### WHAT IS EXPECTED
Every record below needs to be written out exactly, apart from the pictures.

### ENTRIES SUPPLIED

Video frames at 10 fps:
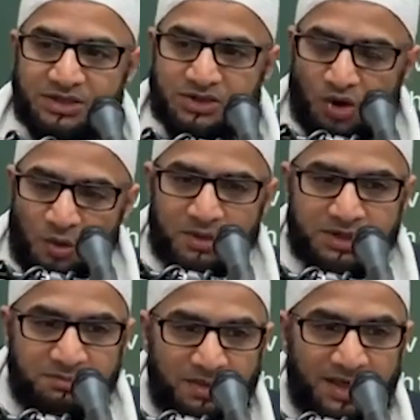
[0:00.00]
So
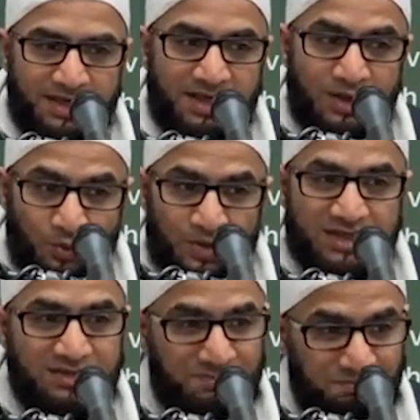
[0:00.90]
much money
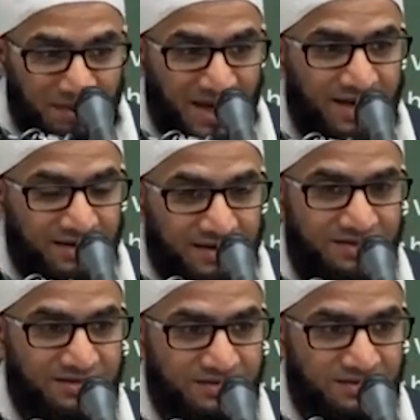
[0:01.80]
we
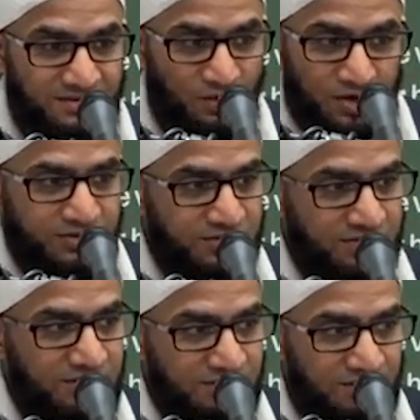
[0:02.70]
spend, not
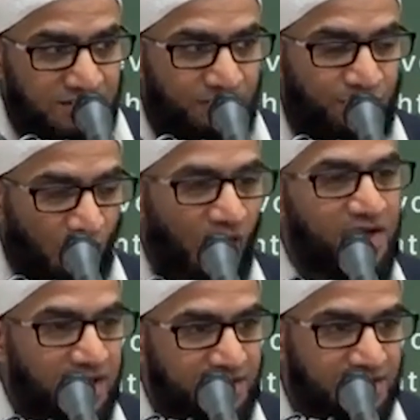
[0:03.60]

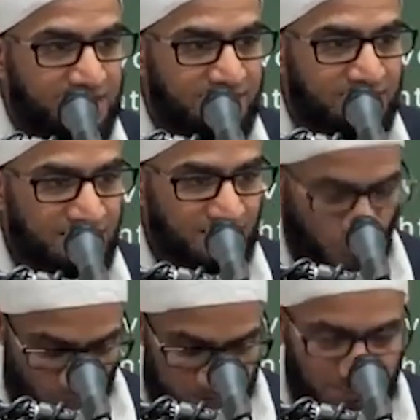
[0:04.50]
on others,
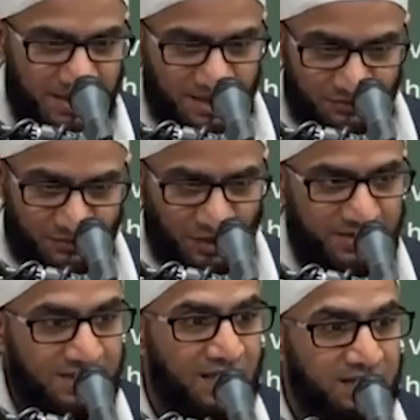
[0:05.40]
we're spending for
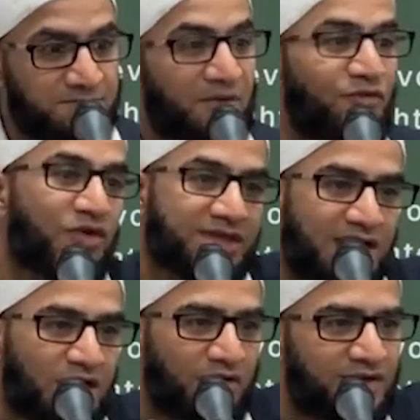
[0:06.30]
ourselves, but for
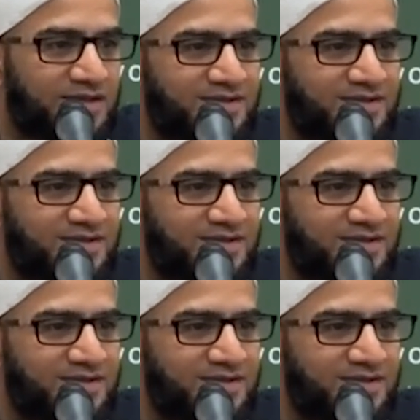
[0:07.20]
the sake of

######

### RESPONSE TO THE EXERCISE
Video frames at 10 fps:
[0:00.00]
So
[0:00.90]
much money
[0:01.80]
we
[0:02.70]
spend, not
[0:03.60]

[0:04.50]
on others,
[0:05.40]
we're spending for
[0:06.30]
ourselves, but for
[0:07.20]
the sake of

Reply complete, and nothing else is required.